Task statement: Scan the listing below for the word "fillers" and copy every line where it occurs.

Recorded information:
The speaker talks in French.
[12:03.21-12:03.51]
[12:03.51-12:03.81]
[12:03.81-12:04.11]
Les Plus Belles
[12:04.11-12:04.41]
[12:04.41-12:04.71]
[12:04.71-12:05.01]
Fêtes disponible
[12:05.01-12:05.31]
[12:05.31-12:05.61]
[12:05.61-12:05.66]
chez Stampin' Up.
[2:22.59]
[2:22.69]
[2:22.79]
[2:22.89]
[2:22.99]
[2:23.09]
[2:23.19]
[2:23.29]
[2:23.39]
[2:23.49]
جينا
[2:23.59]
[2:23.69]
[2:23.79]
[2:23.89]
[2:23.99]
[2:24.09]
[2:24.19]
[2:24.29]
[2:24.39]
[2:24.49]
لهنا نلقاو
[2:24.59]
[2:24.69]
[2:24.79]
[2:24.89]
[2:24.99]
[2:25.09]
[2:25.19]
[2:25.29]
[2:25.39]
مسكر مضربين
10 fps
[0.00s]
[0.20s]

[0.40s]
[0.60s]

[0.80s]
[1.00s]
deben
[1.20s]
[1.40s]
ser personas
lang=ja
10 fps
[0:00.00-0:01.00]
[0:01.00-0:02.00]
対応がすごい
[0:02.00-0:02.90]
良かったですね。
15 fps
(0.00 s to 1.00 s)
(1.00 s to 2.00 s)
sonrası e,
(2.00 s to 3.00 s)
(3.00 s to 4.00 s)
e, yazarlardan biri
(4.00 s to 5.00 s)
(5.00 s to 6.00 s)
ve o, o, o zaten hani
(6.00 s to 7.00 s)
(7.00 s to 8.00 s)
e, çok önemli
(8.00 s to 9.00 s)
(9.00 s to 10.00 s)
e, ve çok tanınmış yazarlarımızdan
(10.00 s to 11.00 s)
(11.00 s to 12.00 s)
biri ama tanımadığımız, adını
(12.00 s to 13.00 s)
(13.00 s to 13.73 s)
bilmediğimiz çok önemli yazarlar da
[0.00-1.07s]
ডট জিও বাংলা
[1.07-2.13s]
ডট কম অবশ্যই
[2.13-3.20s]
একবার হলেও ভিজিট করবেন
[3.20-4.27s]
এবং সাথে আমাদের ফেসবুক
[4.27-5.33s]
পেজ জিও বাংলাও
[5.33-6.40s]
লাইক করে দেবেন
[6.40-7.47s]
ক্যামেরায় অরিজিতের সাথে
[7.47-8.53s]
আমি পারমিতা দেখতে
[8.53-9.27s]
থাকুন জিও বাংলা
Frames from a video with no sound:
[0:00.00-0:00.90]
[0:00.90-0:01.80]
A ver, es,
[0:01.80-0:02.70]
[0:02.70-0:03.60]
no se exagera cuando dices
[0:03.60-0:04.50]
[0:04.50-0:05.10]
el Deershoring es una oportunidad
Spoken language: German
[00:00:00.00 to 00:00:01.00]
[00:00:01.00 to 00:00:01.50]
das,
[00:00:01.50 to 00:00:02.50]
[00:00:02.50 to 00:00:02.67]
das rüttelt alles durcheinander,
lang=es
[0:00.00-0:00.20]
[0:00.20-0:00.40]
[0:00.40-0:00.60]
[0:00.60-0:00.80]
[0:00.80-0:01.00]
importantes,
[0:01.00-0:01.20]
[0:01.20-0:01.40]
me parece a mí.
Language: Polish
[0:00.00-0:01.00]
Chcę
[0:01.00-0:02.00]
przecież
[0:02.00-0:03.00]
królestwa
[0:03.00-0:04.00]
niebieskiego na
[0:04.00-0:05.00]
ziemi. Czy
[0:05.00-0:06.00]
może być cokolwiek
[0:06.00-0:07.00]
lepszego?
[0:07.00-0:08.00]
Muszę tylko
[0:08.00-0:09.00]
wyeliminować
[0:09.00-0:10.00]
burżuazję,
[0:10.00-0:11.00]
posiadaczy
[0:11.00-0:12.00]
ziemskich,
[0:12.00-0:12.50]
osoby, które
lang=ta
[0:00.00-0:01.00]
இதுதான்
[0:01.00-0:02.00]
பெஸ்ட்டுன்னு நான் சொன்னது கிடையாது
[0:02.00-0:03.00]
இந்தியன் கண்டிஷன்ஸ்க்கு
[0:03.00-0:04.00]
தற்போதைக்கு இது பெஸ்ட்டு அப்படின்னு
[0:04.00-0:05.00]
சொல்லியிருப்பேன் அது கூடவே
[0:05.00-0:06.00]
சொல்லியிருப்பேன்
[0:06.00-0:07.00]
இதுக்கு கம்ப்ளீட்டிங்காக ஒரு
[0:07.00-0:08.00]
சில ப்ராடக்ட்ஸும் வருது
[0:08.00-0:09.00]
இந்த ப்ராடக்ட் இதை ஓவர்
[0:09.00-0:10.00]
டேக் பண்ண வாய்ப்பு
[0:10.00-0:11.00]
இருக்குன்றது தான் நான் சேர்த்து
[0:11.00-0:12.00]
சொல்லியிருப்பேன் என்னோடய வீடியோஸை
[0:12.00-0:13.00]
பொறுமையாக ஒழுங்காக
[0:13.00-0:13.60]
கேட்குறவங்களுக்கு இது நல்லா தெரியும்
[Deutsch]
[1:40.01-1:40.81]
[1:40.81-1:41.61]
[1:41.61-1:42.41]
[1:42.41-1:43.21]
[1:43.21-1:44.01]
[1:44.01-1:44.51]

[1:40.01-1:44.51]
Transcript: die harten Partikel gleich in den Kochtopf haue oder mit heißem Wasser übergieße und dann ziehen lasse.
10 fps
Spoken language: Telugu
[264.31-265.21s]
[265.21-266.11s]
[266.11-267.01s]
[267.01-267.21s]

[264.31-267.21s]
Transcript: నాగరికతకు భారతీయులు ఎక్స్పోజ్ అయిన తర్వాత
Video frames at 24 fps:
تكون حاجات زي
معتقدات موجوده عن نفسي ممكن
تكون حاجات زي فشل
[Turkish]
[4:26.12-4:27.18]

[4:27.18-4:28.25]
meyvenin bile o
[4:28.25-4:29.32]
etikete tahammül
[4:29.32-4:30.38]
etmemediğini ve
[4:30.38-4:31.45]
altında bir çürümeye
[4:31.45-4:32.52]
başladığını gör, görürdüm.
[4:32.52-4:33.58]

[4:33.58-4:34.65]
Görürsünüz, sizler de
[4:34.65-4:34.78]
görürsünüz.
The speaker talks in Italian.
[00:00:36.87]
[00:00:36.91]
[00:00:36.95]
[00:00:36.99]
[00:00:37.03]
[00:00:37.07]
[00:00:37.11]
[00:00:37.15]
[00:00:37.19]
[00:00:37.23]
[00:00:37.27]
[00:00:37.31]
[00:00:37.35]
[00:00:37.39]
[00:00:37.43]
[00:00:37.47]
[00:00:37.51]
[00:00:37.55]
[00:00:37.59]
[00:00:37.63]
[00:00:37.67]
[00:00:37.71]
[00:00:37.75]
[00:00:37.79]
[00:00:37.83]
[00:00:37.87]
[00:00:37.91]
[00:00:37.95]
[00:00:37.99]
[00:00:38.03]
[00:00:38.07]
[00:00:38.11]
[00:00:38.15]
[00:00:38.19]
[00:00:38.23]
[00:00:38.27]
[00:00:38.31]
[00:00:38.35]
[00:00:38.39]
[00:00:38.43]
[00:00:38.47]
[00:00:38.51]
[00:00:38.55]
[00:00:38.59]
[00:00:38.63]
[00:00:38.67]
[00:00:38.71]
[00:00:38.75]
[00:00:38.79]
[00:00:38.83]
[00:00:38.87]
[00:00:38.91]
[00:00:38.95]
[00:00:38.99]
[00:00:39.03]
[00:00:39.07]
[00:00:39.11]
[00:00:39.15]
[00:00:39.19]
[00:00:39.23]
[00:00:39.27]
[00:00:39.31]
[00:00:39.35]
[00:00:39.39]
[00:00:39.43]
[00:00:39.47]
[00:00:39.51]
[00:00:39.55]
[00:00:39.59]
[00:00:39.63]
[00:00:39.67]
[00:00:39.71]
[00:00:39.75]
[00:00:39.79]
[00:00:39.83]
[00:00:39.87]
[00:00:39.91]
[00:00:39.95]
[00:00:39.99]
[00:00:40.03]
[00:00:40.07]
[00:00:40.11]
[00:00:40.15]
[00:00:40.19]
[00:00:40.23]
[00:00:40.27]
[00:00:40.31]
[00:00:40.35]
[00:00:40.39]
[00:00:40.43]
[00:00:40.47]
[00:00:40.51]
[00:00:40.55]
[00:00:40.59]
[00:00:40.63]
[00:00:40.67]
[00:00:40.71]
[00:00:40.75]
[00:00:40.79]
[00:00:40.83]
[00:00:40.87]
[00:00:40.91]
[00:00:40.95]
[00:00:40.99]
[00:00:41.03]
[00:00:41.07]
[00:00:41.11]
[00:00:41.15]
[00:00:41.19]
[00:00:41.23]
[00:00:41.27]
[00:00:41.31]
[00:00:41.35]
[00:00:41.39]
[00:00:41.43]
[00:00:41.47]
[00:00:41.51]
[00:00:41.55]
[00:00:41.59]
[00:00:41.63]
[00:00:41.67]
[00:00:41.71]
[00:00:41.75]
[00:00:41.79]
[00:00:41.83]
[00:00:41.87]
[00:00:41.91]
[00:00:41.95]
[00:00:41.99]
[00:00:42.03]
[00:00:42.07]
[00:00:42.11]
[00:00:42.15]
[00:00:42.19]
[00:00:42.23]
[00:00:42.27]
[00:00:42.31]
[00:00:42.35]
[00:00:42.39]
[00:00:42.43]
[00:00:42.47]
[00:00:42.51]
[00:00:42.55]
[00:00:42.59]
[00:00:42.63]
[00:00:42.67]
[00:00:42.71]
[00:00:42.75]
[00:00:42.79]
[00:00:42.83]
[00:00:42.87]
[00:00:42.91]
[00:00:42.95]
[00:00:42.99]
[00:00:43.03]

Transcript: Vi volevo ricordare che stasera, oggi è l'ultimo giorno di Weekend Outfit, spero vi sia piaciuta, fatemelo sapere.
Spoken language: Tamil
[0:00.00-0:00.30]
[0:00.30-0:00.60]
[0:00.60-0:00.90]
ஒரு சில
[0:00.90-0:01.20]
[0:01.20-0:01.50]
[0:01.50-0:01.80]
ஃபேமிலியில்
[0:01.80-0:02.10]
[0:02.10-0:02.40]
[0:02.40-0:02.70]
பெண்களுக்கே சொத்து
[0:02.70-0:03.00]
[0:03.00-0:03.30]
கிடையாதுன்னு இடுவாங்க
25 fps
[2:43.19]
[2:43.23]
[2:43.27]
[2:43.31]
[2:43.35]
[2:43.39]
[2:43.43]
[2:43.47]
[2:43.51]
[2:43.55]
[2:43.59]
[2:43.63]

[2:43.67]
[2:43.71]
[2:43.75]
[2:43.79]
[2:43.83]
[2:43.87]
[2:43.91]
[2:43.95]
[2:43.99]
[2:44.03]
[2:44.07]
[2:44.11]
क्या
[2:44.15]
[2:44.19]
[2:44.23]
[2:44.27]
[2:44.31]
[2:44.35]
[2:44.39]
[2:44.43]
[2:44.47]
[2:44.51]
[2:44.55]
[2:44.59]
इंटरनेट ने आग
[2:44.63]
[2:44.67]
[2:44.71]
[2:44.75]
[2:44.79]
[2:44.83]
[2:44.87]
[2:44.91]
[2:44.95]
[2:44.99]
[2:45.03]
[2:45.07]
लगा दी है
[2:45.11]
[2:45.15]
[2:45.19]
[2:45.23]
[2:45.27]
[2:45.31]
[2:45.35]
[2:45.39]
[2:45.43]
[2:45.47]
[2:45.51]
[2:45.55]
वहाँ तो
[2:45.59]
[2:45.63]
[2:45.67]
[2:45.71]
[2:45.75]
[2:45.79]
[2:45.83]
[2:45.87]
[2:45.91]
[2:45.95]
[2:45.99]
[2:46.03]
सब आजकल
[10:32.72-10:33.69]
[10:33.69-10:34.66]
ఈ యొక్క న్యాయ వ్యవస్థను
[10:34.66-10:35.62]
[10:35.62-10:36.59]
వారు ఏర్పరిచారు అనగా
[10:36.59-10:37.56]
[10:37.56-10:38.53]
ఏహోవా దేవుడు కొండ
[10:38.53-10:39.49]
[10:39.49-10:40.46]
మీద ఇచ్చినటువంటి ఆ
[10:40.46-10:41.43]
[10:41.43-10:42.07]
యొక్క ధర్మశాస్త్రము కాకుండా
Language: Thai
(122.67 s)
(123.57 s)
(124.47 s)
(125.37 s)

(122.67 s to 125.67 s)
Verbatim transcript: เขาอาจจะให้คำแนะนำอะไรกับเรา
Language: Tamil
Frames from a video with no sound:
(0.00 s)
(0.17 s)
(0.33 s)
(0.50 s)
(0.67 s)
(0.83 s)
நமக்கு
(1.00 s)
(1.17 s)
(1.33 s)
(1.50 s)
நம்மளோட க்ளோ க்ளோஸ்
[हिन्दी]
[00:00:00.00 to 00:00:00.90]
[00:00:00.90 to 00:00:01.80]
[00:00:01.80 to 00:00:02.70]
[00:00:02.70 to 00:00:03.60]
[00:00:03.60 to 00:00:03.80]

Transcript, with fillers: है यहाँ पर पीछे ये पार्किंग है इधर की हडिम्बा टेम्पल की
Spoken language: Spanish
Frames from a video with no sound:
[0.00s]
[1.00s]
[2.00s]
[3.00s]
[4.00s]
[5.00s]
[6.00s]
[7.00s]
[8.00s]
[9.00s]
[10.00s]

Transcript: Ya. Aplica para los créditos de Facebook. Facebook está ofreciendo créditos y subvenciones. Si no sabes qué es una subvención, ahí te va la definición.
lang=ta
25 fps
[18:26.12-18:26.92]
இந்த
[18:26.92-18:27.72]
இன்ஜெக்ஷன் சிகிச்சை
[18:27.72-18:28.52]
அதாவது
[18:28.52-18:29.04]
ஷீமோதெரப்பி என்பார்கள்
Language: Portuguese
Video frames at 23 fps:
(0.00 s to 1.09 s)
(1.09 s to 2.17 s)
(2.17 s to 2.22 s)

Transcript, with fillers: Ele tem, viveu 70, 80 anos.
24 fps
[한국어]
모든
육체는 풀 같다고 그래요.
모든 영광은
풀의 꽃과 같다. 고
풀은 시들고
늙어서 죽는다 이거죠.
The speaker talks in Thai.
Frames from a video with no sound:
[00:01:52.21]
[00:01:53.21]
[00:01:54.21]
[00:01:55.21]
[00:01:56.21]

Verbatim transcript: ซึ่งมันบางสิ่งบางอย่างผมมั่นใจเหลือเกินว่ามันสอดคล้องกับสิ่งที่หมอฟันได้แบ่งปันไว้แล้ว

Result below:
Transcript, with fillers: है यहाँ पर पीछे ये पार्किंग है इधर की हडिम्बा टेम्पल की
Transcript, with fillers: Ele tem, viveu 70, 80 anos.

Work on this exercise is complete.